= Name of Brazil =

1519 map of the coast of Brazil, showing the harvesting of brazilwood

The name Brazil is a shortened form of Terra do Brasil ("Land of Brazil"), a reference to the brazilwood tree. The name was given in the early 16th century to the territories leased to the merchant consortium led by Fernão de Loronha, to exploit brazilwood for the production of wood dyes for the European textile industry.

The term for the brazilwood tree in Portuguese, pau-brasil, is formed by pau ("wood") and brasa ("ember"), the latter referring to the vivid red dye that can be extracted from the tree. The word brasa is formed from Old French brese ("ember, glowing charcoal").

== Native names ==

According to tradition, before colonisation, the native name of the land was the one given by the local indigenous peoples, Pindorama (Tupi for "Land of the Palms").
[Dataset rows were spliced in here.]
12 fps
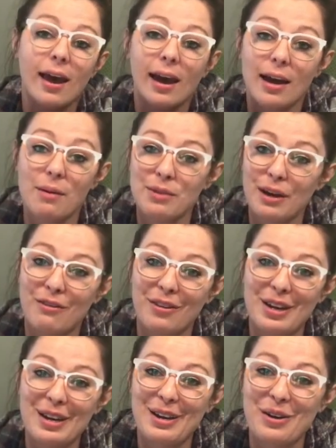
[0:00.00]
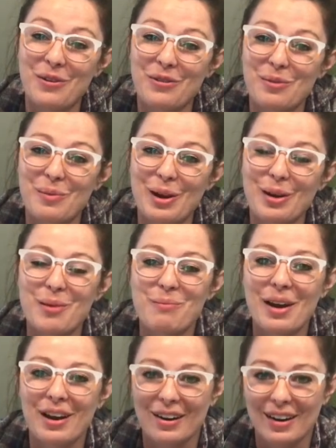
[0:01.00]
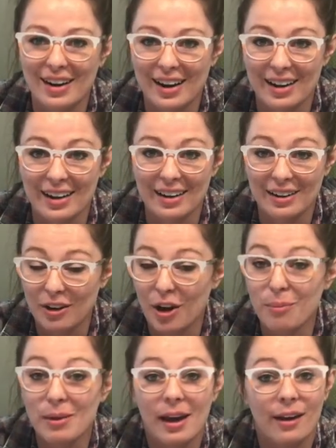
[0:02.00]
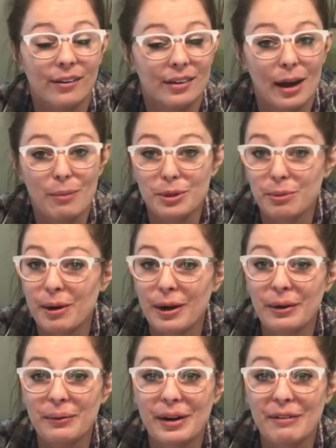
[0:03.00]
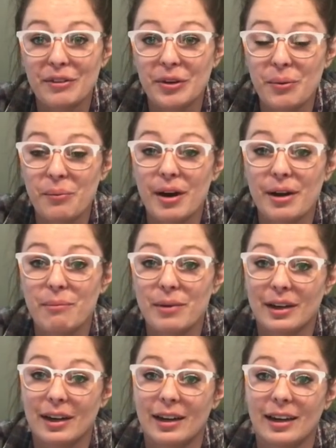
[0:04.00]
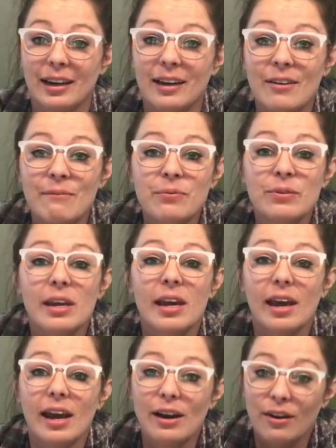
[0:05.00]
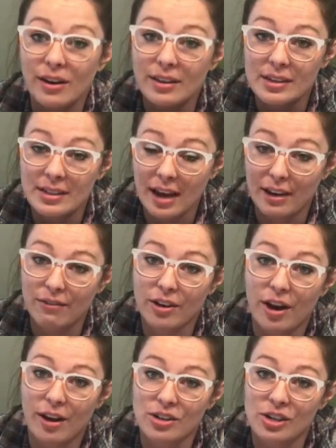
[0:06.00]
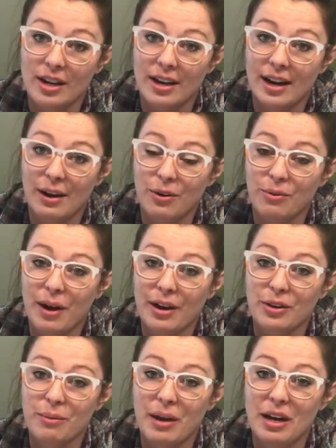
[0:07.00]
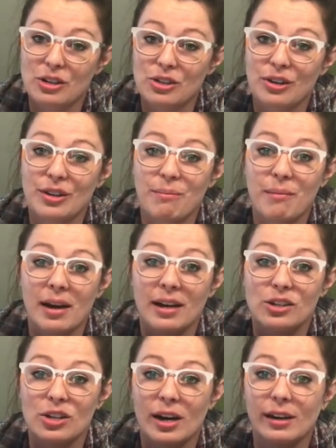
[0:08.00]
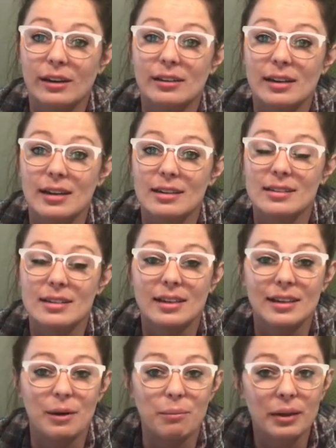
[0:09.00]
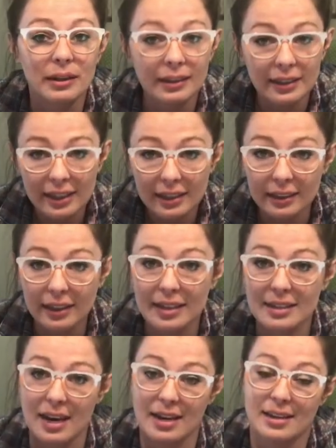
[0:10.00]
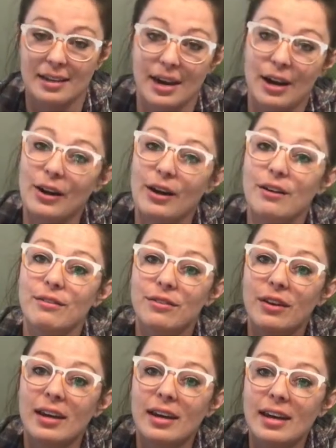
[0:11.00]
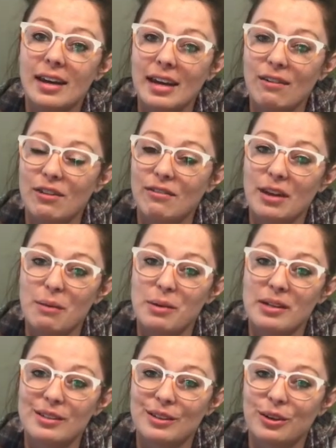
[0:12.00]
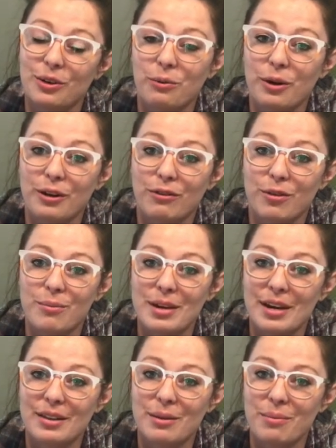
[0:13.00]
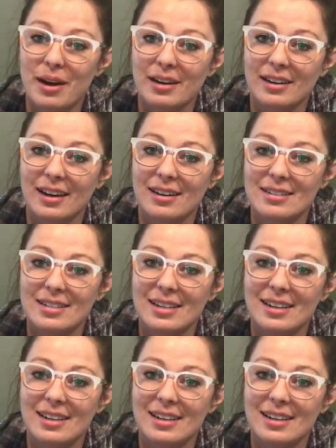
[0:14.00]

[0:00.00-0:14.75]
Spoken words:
I am definitely an overbearing parent. Call me helicopter parent, whatever you want, but I err on the side of caution, and I would rather make sure that my child is completely taken care of, even if that means a little work for me on the back end.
However, exact translation of "Land of Palms" would be Pindotetama or Pindoretama in the Tupi language, suggesting Pindorama may be a later corruption of the original term.Pindorama may have referred merely to the coastal regions, as the term Tapuiretama or Tapuitetama ("Land of the Enemy") was used by the Tupi to refer to the interior, then mostly inhabited by Tapuya peoples.

==Early European names==

The land of what became Brazil was first called Ilha de Vera Cruz ("Island of the True Cross") by the Portuguese captain Pedro Álvares Cabral upon the Portuguese discovery of the land in 1500, probably in honor of the Feast of the Cross (3 May on the liturgical calendar). This name is found in two letters, one written by Pero Vaz de Caminha, another by Mestre João Faras, both written during Cabral's landing and dispatched to Lisbon by courier (either André Gonçalves or Gaspar de Lemos, chronicles conflict).

Upon the courier's arrival in Lisbon, it was quickly renamed Terra de Santa Cruz ("Land of the Holy Cross"), which became its official name in Portuguese records (hugging the coast on his return trip, the courier must have realized that Brazil was clearly not an island). Italian merchants in Lisbon, who interviewed the returning crews in 1501, recorded its name as the Terra dos Papagaios ("Land of Parrots").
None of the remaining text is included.